=== DATA EXTRACTS ===

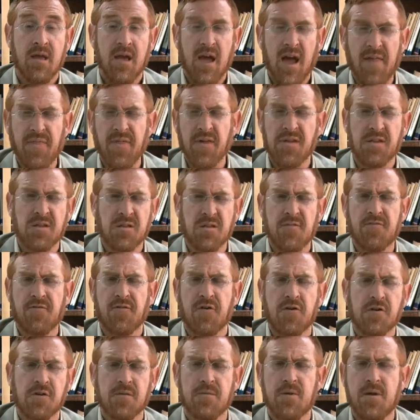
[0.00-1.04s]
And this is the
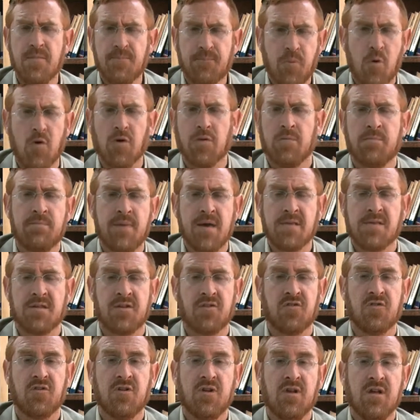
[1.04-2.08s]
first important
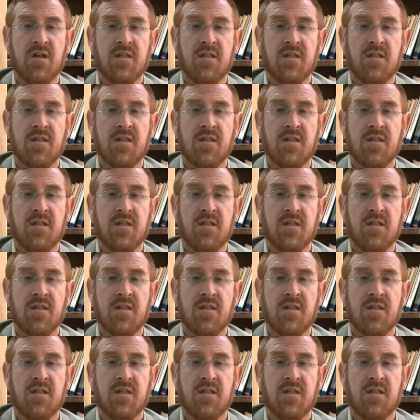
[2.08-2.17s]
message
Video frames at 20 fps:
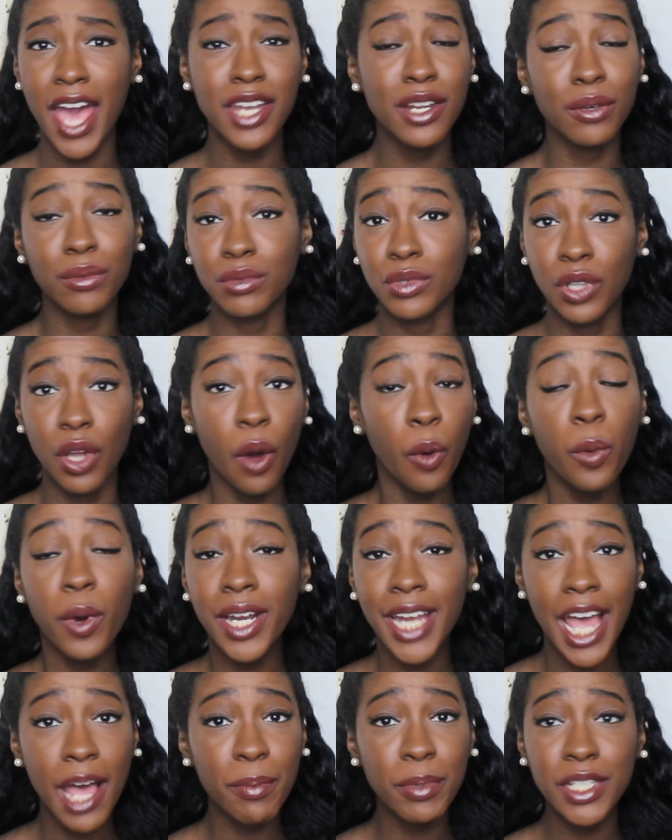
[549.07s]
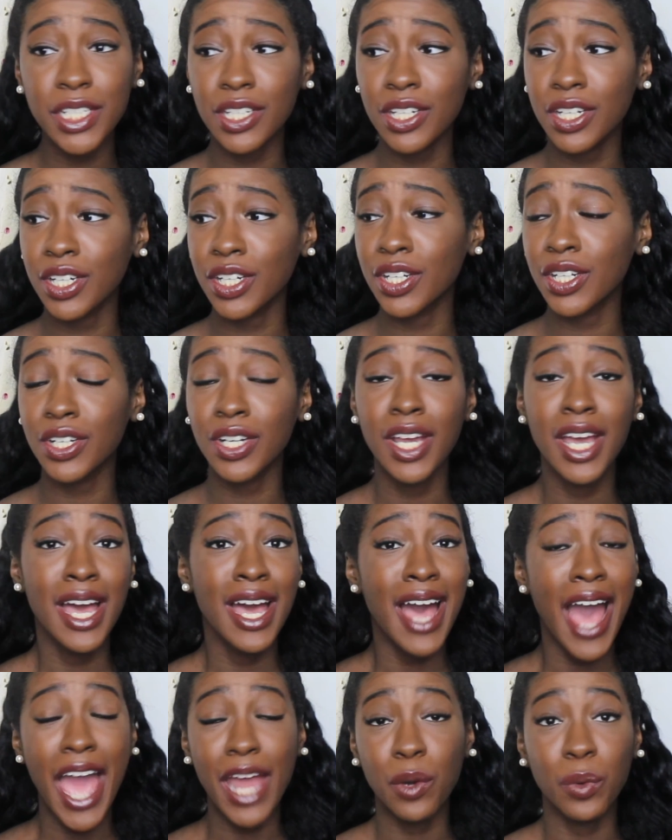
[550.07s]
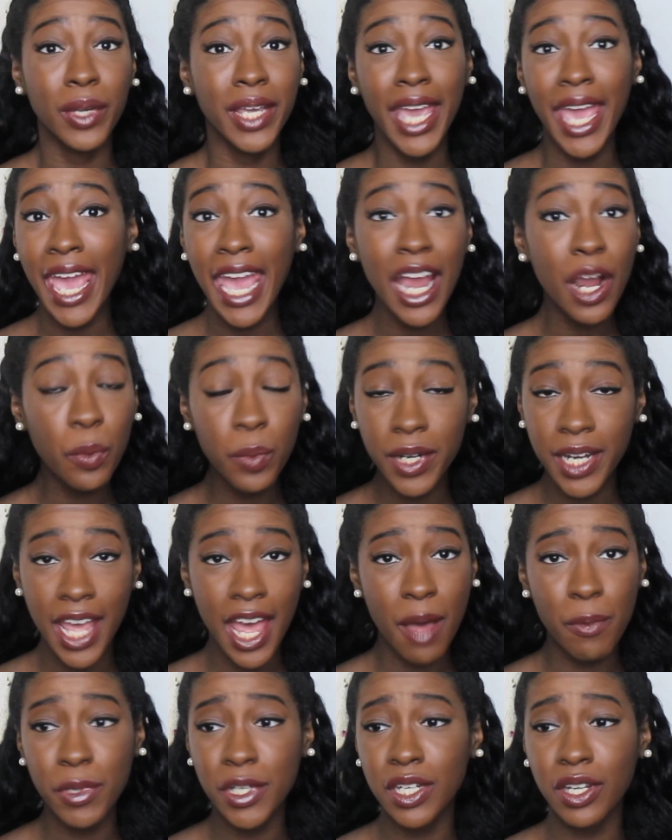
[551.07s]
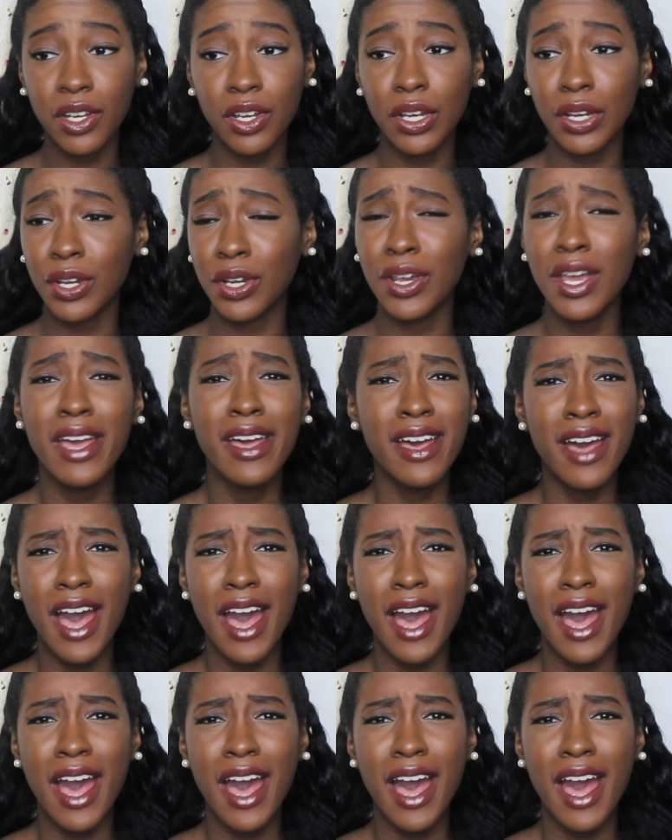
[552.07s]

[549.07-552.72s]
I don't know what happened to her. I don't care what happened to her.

===

(WORK ORDER)
Starting at the line that contains "Video frames at", reproduce exactly and only the lines through the end of the entries above, with the pictures excluded.

(RESULT)
Video frames at 20 fps:
[549.07s]
[550.07s]
[551.07s]
[552.07s]

[549.07-552.72s]
I don't know what happened to her. I don't care what happened to her.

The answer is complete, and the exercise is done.